■ Exercise description ■
Taking only the lines of the data below from the line with "[00:00:00.00]" to the line with "[00:00:02.80]", ends included, write them out exactly and without pictures.

■ Extracted information ■

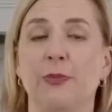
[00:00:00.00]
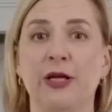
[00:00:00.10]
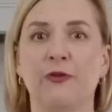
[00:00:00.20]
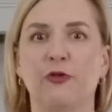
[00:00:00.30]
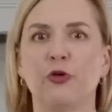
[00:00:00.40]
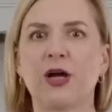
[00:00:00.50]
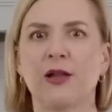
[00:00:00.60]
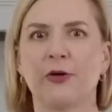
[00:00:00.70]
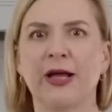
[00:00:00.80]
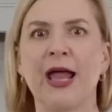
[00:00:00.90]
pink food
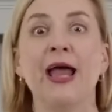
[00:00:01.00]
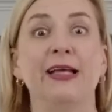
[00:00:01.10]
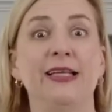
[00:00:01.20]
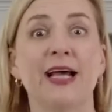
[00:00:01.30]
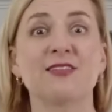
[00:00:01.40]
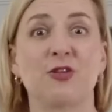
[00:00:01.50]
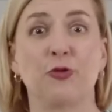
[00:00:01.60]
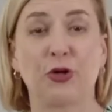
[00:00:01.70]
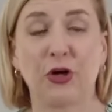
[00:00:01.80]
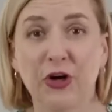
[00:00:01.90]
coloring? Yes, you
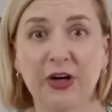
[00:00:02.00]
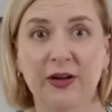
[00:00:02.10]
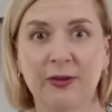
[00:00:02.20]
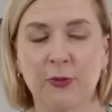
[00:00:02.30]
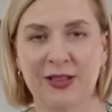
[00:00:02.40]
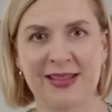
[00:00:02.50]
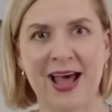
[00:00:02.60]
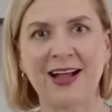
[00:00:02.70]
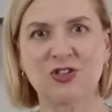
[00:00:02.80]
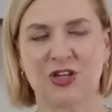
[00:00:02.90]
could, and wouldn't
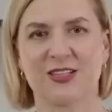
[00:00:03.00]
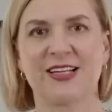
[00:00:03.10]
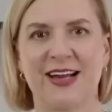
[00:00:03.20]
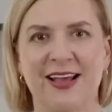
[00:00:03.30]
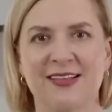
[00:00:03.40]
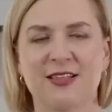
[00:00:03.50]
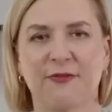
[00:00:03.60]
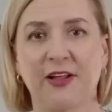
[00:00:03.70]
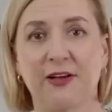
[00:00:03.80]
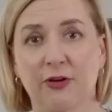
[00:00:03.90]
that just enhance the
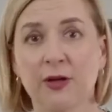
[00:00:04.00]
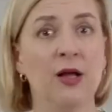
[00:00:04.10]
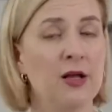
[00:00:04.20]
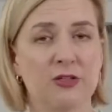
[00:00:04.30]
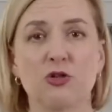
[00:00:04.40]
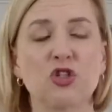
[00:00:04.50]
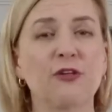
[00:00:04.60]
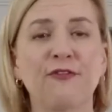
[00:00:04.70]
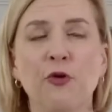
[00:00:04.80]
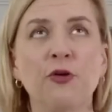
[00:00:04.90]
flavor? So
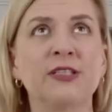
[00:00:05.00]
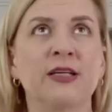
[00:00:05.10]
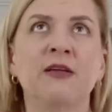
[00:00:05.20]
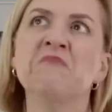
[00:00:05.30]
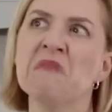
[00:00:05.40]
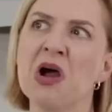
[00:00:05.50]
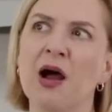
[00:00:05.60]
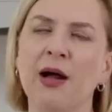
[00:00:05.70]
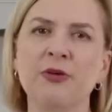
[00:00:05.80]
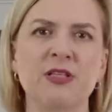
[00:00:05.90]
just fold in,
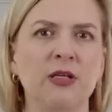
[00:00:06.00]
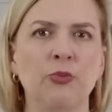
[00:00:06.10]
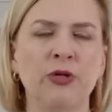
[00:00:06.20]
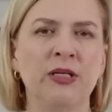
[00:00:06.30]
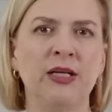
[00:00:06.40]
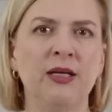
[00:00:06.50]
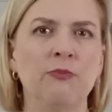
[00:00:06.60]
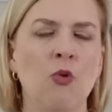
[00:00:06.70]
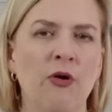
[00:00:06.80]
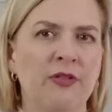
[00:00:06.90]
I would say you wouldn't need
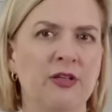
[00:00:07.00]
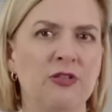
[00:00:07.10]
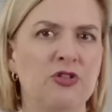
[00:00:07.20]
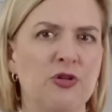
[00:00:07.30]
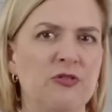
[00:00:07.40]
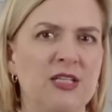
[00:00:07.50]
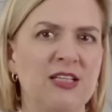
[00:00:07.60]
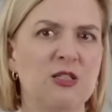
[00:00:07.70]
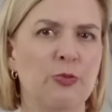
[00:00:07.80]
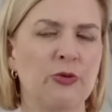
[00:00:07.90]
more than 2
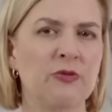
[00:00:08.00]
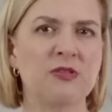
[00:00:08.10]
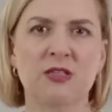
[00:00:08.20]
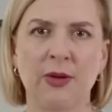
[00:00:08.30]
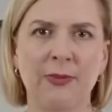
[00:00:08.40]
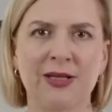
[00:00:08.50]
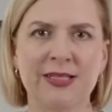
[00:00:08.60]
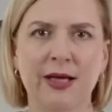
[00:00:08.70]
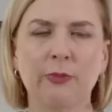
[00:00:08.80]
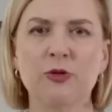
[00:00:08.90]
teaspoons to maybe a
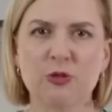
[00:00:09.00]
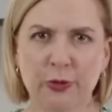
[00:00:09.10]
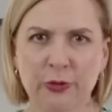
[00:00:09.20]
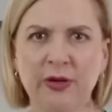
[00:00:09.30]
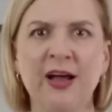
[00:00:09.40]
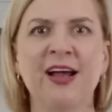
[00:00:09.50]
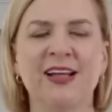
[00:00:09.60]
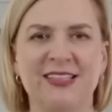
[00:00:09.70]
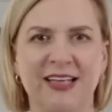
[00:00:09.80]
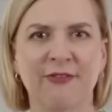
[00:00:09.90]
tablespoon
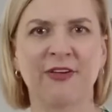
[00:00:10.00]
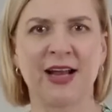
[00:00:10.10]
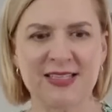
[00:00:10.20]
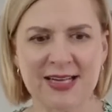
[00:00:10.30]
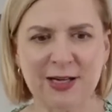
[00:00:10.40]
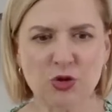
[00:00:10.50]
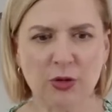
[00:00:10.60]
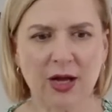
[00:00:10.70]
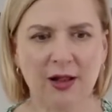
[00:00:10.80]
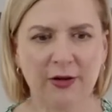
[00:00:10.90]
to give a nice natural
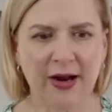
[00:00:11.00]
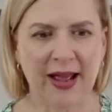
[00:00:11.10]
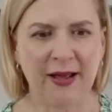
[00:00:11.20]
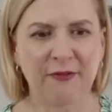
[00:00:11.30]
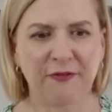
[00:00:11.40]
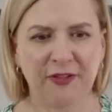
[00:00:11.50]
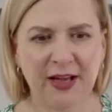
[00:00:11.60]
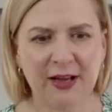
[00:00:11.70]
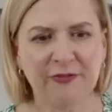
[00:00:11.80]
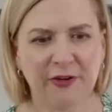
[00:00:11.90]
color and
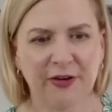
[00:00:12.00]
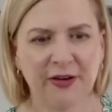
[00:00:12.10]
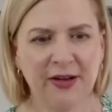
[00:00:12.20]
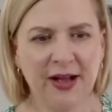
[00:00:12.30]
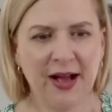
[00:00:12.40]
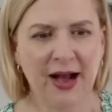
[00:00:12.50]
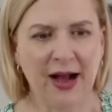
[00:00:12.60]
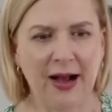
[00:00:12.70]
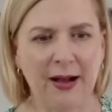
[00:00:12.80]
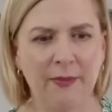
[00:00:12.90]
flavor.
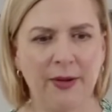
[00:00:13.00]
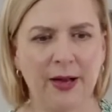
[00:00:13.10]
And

...

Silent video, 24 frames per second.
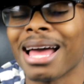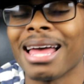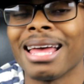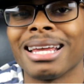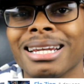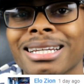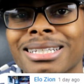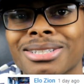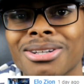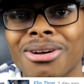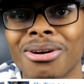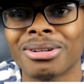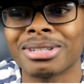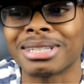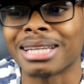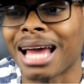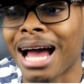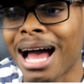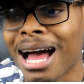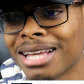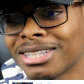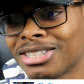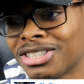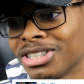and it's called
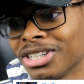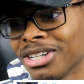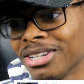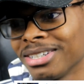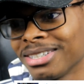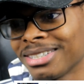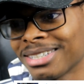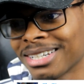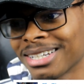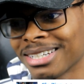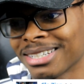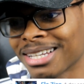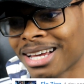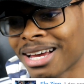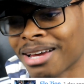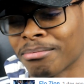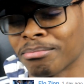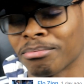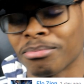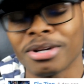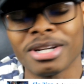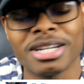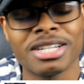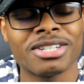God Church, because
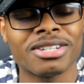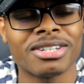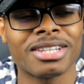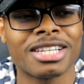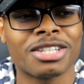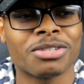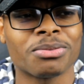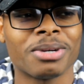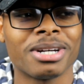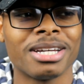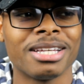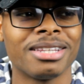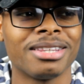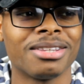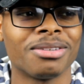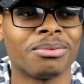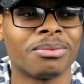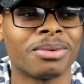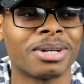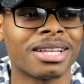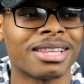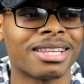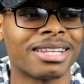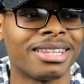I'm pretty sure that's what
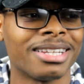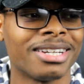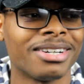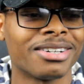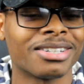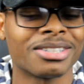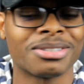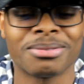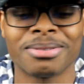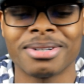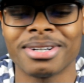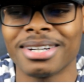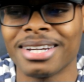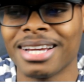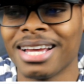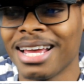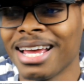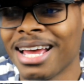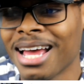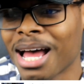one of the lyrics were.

■ Task result ■
[00:00:00.00]
[00:00:00.10]
[00:00:00.20]
[00:00:00.30]
[00:00:00.40]
[00:00:00.50]
[00:00:00.60]
[00:00:00.70]
[00:00:00.80]
[00:00:00.90]
pink food
[00:00:01.00]
[00:00:01.10]
[00:00:01.20]
[00:00:01.30]
[00:00:01.40]
[00:00:01.50]
[00:00:01.60]
[00:00:01.70]
[00:00:01.80]
[00:00:01.90]
coloring? Yes, you
[00:00:02.00]
[00:00:02.10]
[00:00:02.20]
[00:00:02.30]
[00:00:02.40]
[00:00:02.50]
[00:00:02.60]
[00:00:02.70]
[00:00:02.80]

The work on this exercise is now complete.